Please reproduce the data exactly, though every picture must stay out.

+---+

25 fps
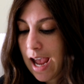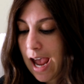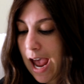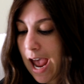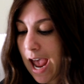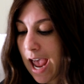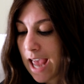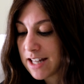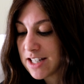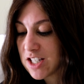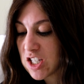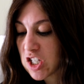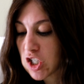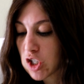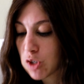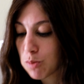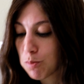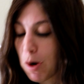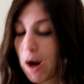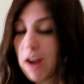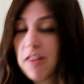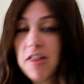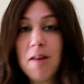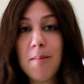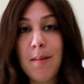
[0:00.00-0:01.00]
and
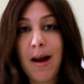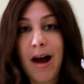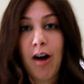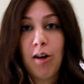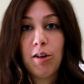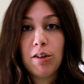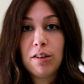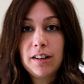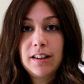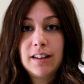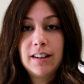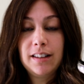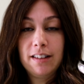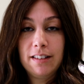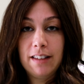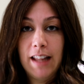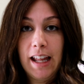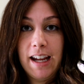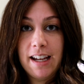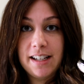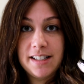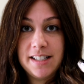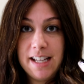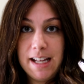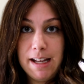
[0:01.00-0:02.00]
spread them out
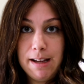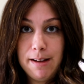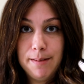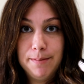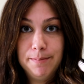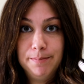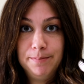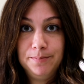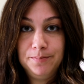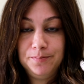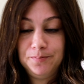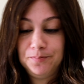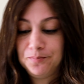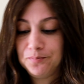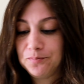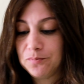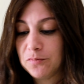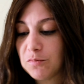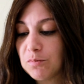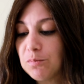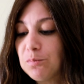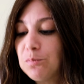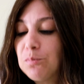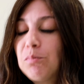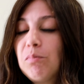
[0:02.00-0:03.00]
like a T.
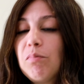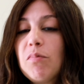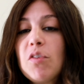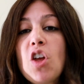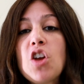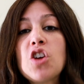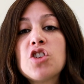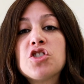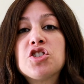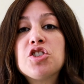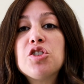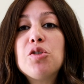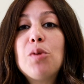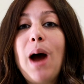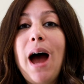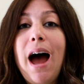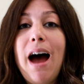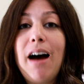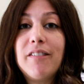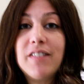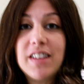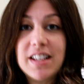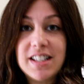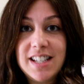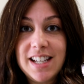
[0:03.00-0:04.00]
So you
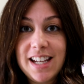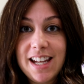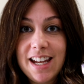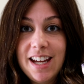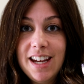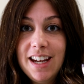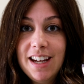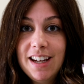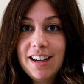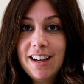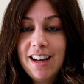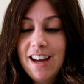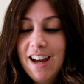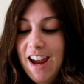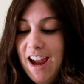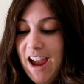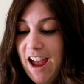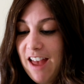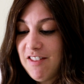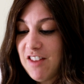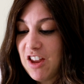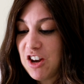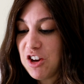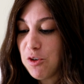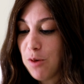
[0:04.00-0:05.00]
have a T
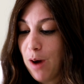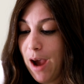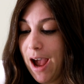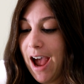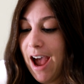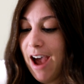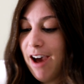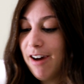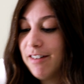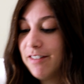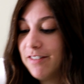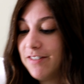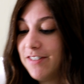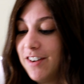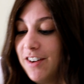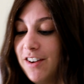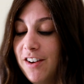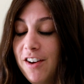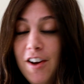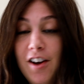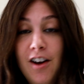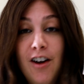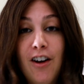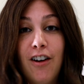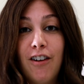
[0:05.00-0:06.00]
and then you have
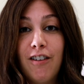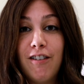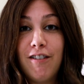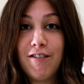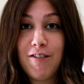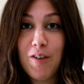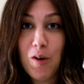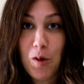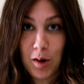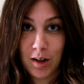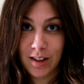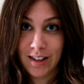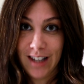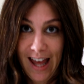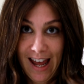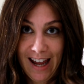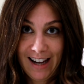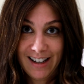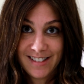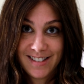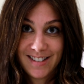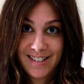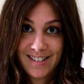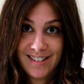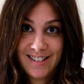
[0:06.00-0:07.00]
4
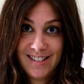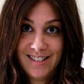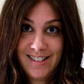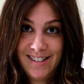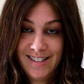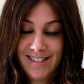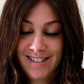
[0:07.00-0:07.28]
legs.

+---+

**THE ANSWER**
25 fps
[0:00.00-0:01.00]
and
[0:01.00-0:02.00]
spread them out
[0:02.00-0:03.00]
like a T.
[0:03.00-0:04.00]
So you
[0:04.00-0:05.00]
have a T
[0:05.00-0:06.00]
and then you have
[0:06.00-0:07.00]
4
[0:07.00-0:07.28]
legs.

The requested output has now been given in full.